In dit protocol laten we zien hoe proteomics-experimenten kunnen worden uitgevoerd met enkele sferoïden en kunnen worden gebruikt om het typische leverfenotype te monitoren. Massaspectrometrie is een veelgebruikte methode geworden voor 3D-celkarakterisering, waardoor een verscheidenheid aan biologische vragen kan worden onderzocht 12,16,21,22. Voor een uitgebreide proteoomanalyse wordt aanbevolen om ten minste 20 μg eiwituitgangsmateriaal te gebruiken, waarvan 1 μg in de massaspectrometer wordt geïnjecteerd. Het is belangrijk om te vermelden dat het toevoegen van minder monster kan leiden tot verlies van gevoeligheid, en het toevoegen van meer monster zou de kwaliteit van de chromatografie geleidelijk verslechteren en uiteindelijk leiden tot blokkering van de kolom. In deze studie toonden we aan dat de HepG2/C3A- en THLE-3-sferoïden verrijkt zijn met belangrijke eiwitten uit de glycolyse- en TCA-cyclus, die specifieke leverroutes zijn en van cruciaal belang zijn voor het handhaven van de bloedglucosespiegels en voor de energieproductie23,24. In feite levert massaspectrometrie-analyse niet alleen informatie op eiwitniveau op, maar maakt het ook mogelijk om posttranslationele modificaties van eiwitten te onderzoeken, zoals eerder aangetoond door onze groep16.

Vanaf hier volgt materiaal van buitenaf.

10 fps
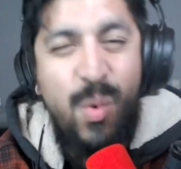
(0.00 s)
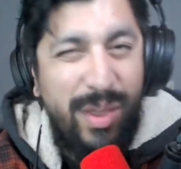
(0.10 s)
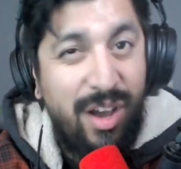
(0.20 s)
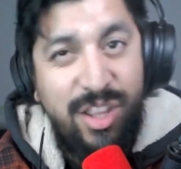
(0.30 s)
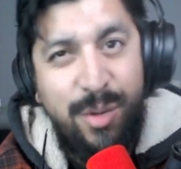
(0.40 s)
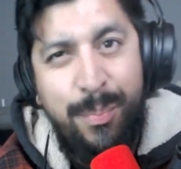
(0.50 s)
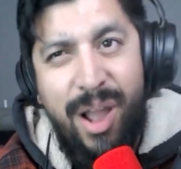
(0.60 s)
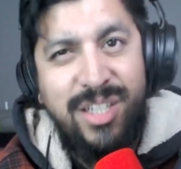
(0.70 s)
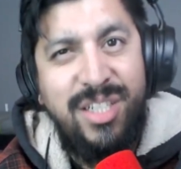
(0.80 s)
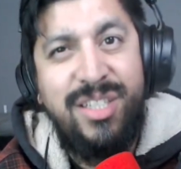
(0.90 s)
with other
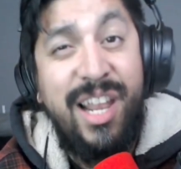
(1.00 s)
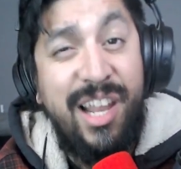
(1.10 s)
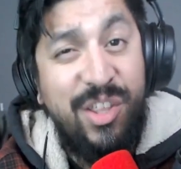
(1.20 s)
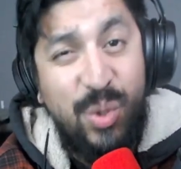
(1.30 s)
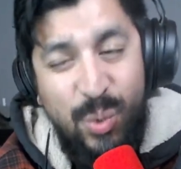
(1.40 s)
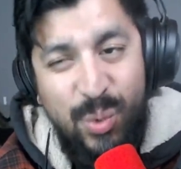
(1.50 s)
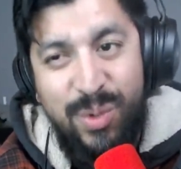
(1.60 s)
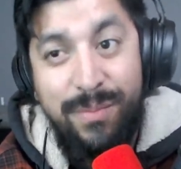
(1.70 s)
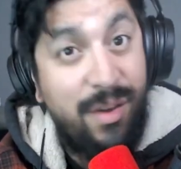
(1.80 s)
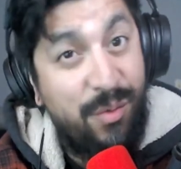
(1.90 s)
projects that I do,
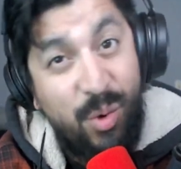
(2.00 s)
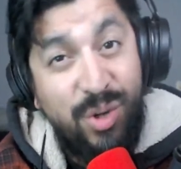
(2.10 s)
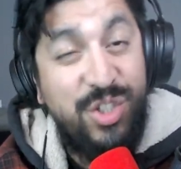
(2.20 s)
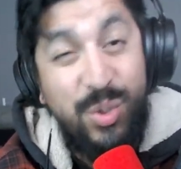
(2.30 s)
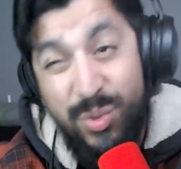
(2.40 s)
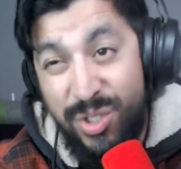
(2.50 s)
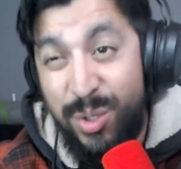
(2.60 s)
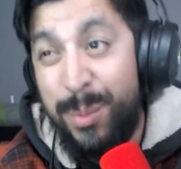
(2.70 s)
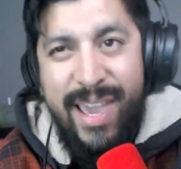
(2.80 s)
of course, YouTube.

Een ander aspect waarmee rekening moet worden gehouden in fenotypische 3D-studies is het aantal en de grootte van sferoïden. Naast het reproduceerbaarder maken van experimenten, is het tellen van het aantal sferoïden en het bepalen van hun grootte essentieel om te bepalen wanneer de cultuur in meerdere bioreactoren moet worden gesplitst, aangezien het aantal 3D-structuren in een vat van invloed kan zijn op de grootte en metabolische activiteitsniveaus van sferoïden. Het is echter belangrijk om te benadrukken dat het aantal en de grootte van sferoïden afhangen van de cellijn, het startaantal cellen, het splitsingsproces en het tijdstip van verzameling. Details van HepG2/C3A-sferoïde cultuur, zoals het aantal cellen per sferoïden, eiwitgehalte en grootte als functie van de leeftijd, werden verstrekt door Fey, Korzeniowska en Wrzesinski25. Voor een nauwkeurige en succesvolle analyse met behulp van de semi-geautomatiseerde methode die hier wordt beschreven, is de meest kritische stap een goed beeld van sferoïden. Voor de eenvoud kan de foto worden gemaakt met een telefoon of tablet, maar de resolutie moet zo hoog mogelijk worden gehouden. Omdat beelden snel te verkrijgen zijn, maken ze grootschalige screeningsexperimenten mogelijk om specifieke fenotypische kenmerken te visualiseren of reacties op medicamenteuze behandeling te onderzoeken. Daarom is er, vanwege het toenemende aantal celgebaseerde assays, de afgelopen 10 jaar een aantal open-source software ontwikkeld voor beeldanalyse26. In dit protocol beschrijven we een semi-geautomatiseerd systeem dat de software FIJI18 gebruikt om de grootte van sferoïden te tellen en te meten. We presenteerden scripts (eenvoudige programmeercommando’s) om een reeks algoritmische bewerkingen te definiëren die kunnen worden toegepast op een beeldverzameling, waardoor de analyse een eenvoudig en snel proces wordt. Afhankelijk van de karakteristiek van de sferoïde moet echter een handmatige meting worden uitgevoerd. Als de sferoïden bijvoorbeeld te doorschijnend zijn, zal het FIJI-script onnauwkeurig zijn. Trouwens, een van de belangrijkste criteria om deze methode te laten werken, is de compactheid van de sferoïden. Deze eigenschap zal bijdragen aan een beter kleurcontrast tussen de sferoïden en de achtergrond, wat nodig is om de methode nauwkeurig te laten zijn.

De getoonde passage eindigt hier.